Singapore, North Korea have reasons to be tight
When North Korea established its Rajin-Sonbong Special Economic Zone (Rason SEZ) in December 1991, the model for it was taken from Singapore.
North Korean staff frequented Singapore, diligently photographing Singapore’s railroads, roads, ports and airports to recreate what they documented.
Leading these efforts was a Korean-Australian surnamed Lee, 78, who at the time said, “With little overseas experience and no knowledge of Special Economic Zones, North Korea is approaching the development of the Rason SEZ as if it were a construction project, and it is unlikely that this project will work out.”
Upon opening, the Rason SEZ was unsuccessful in attracting foreign capital, the most essential factor for an SEZ’s progress, and only a few businesses affiliated with the pro-Pyongyang General Association of Korean Residents in Japan found their way to the Rason SEZ.
But despite its failure, North Korea remains scrupulously attached to Singapore as its model for economic progress. Experts suggest that the reason for this attachment is Singapore’s ability to develop economically while maintaining an authoritarian regime and repressing political development.
Yet what North Korea could not replicate from pictures alone was the reason for Singapore’s success: its ability to attract foreign capital. While Singapore drastically eliminated tariffs and corporate taxes for Western companies to do business freely, North Korea’s corporate tax within the Rason SEZ still remains at 14 percent.
In a paper presented at the Dooman River International Conference, Kim Il Sung Military University Prof. Choe Yong-ok noted, “A significant obstacle in realizing the goals of the Rason Special Economic Zone is receiving foreign investors.”
Though North Korea seeks to mimic Singapore’s success, it has failed to adopt the more important economic policies of the Southeast Asian nation.
It cannot compete with Singapore’s ability to attract foreign capital through complete corporate tax exemptions for foreign companies. Pyongyang is oblivious to this.

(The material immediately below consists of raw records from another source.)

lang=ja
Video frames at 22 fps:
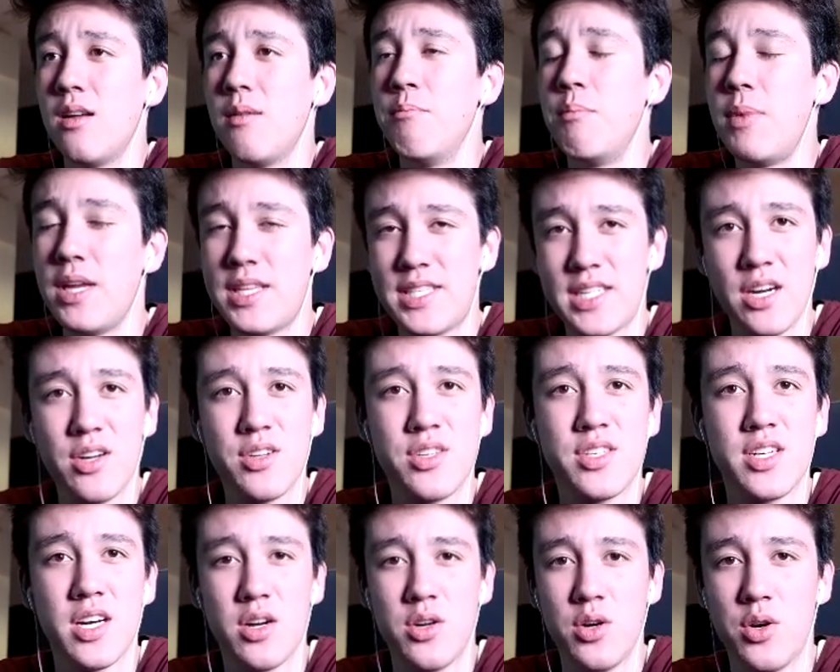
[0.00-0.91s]
めちゃく
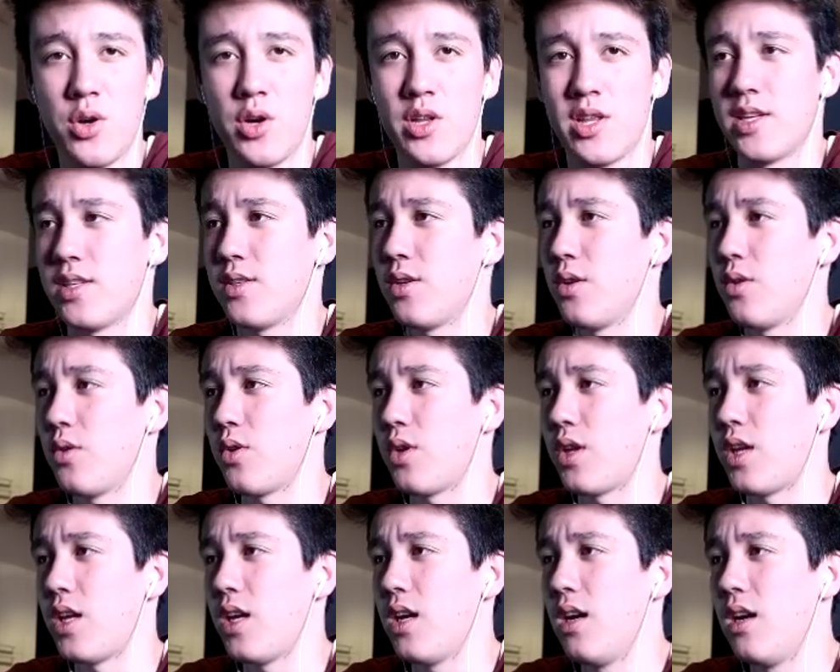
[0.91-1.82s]
ちゃグロいです、本当
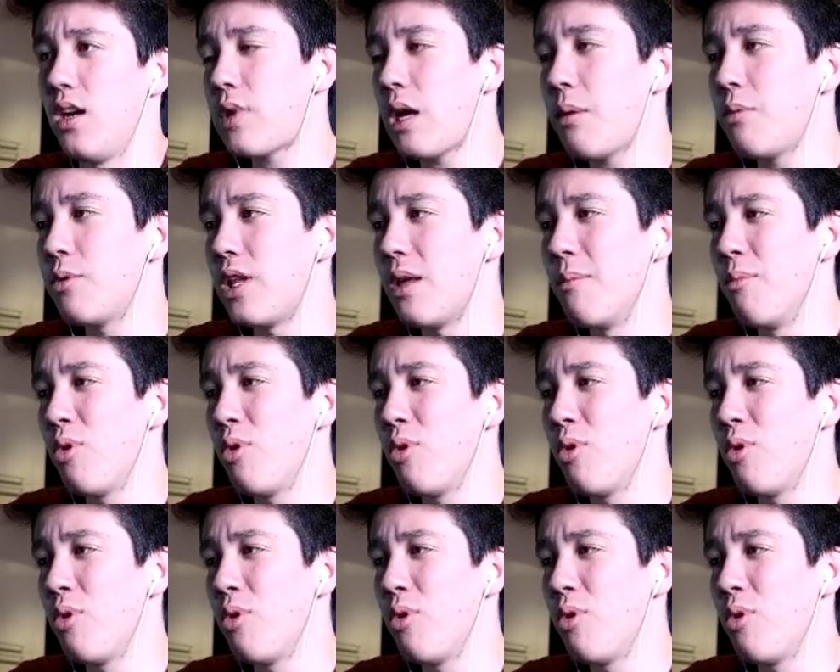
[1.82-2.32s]
に。多分ね、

Cho Bong-hyun, a research fellow at the Seoul-based IBK Economic Research Institute, said, “When the Choson Exchange visited Pyongyang, Choe Thae-bok, a member of the Secretariat of the Workers’ Party of Korea, said he wanted to ‘learn the Singaporean model,’?” which was an example of the extent to which North Korea is interested in following Singapore’s economic programs.
The Choson Exchange, a Singapore-based organization, exists to train North Korean Workers’ Party officials and North Korean entrepreneurs in the workings of capitalism. Singapore also currently contributes to airport, harbor and hotel projects in North Korea’s Wonsan Special Economic Zone.
North Korea is committed to Singapore as its role model because it seeks to maintain a single-party system while still developing economically. Last year Singapore’s gross domestic product (GDP) per capita was $56,000, the eighth-highest GDP per capita internationally and the highest GDP per capita in Asia. With this much economic success by a country with a total population of just 5.4 million, North Korea has reason to envy Singapore’s development. North Korea has a total population of 25 million, but its GDP per capita is a mere 1.36 million won ($1,260).
The motivation behind North Korea’s attachment to Singapore is clear, but what is the basis for Singapore’s interest in North Korea?
The reason seems to be the development of the Northern Sea Route, which connects the Atlantic and Pacific Oceans. Currently 40 percent of worldwide maritime trade travels through the Strait of Malacca, the main shipping channel between the Indian and Pacific Oceans running along almost half the perimeter of Singapore. If the ships that normally travel through this strait decide to pass through the Northern Sea Route instead, revenues can only sharply decline.
This is why Singapore is invested in North Korea. If the Wonsan Special Economic Zone takes off, Singapore can collect transit fees and have some financial insurance in the advent of the expansion of the Northern Sea Route.
“The chance that children born today will, 20 years from now, be unemployed is high,” a Singaporean government official said. “Who knows what will happen now with the Wonsan Special Economic Zone, but we’re preparing for 20 years from now.”
Kim Jong-un, the first chairman of the National Defense Commission of North Korea, stressed in his New Year’s message, “Relationships with foreign economies will be multilaterally advanced and the Wonsan and Mount Kumgang international tourism zones that include special economic zones and development projects will be actively promoted.”
Since establishing diplomatic relations in 1975, the two countries currently enjoy a close relationship.